For this exercise, repeat each entry exactly as written.

(RAW DATA):
· · ·
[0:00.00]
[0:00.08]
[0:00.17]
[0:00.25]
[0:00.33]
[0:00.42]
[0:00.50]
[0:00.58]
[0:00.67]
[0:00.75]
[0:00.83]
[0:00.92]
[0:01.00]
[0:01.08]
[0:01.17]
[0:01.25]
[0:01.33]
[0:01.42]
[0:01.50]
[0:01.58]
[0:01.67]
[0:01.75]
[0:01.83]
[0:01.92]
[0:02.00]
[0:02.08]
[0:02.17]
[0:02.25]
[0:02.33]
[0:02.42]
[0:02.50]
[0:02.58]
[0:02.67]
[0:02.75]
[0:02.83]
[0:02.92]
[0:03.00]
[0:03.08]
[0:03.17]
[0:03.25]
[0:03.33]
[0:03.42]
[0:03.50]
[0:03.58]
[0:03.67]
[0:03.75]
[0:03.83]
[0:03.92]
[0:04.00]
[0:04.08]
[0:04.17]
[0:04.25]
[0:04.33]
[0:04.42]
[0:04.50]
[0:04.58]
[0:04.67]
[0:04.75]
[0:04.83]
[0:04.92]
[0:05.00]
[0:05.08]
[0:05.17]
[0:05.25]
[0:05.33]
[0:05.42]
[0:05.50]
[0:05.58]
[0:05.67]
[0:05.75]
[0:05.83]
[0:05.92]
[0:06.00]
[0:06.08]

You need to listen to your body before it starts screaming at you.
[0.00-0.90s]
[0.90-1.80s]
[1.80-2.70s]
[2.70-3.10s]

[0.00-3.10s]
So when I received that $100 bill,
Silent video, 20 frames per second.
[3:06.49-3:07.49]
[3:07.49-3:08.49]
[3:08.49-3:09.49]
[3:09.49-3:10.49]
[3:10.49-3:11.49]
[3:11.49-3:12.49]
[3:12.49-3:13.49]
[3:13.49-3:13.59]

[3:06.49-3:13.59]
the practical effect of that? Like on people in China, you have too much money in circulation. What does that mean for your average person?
· · ·
(EXPECTED ANSWER):
[0:00.00]
[0:00.08]
[0:00.17]
[0:00.25]
[0:00.33]
[0:00.42]
[0:00.50]
[0:00.58]
[0:00.67]
[0:00.75]
[0:00.83]
[0:00.92]
[0:01.00]
[0:01.08]
[0:01.17]
[0:01.25]
[0:01.33]
[0:01.42]
[0:01.50]
[0:01.58]
[0:01.67]
[0:01.75]
[0:01.83]
[0:01.92]
[0:02.00]
[0:02.08]
[0:02.17]
[0:02.25]
[0:02.33]
[0:02.42]
[0:02.50]
[0:02.58]
[0:02.67]
[0:02.75]
[0:02.83]
[0:02.92]
[0:03.00]
[0:03.08]
[0:03.17]
[0:03.25]
[0:03.33]
[0:03.42]
[0:03.50]
[0:03.58]
[0:03.67]
[0:03.75]
[0:03.83]
[0:03.92]
[0:04.00]
[0:04.08]
[0:04.17]
[0:04.25]
[0:04.33]
[0:04.42]
[0:04.50]
[0:04.58]
[0:04.67]
[0:04.75]
[0:04.83]
[0:04.92]
[0:05.00]
[0:05.08]
[0:05.17]
[0:05.25]
[0:05.33]
[0:05.42]
[0:05.50]
[0:05.58]
[0:05.67]
[0:05.75]
[0:05.83]
[0:05.92]
[0:06.00]
[0:06.08]

You need to listen to your body before it starts screaming at you.
[0.00-0.90s]
[0.90-1.80s]
[1.80-2.70s]
[2.70-3.10s]

[0.00-3.10s]
So when I received that $100 bill,
Silent video, 20 frames per second.
[3:06.49-3:07.49]
[3:07.49-3:08.49]
[3:08.49-3:09.49]
[3:09.49-3:10.49]
[3:10.49-3:11.49]
[3:11.49-3:12.49]
[3:12.49-3:13.49]
[3:13.49-3:13.59]

[3:06.49-3:13.59]
the practical effect of that? Like on people in China, you have too much money in circulation. What does that mean for your average person?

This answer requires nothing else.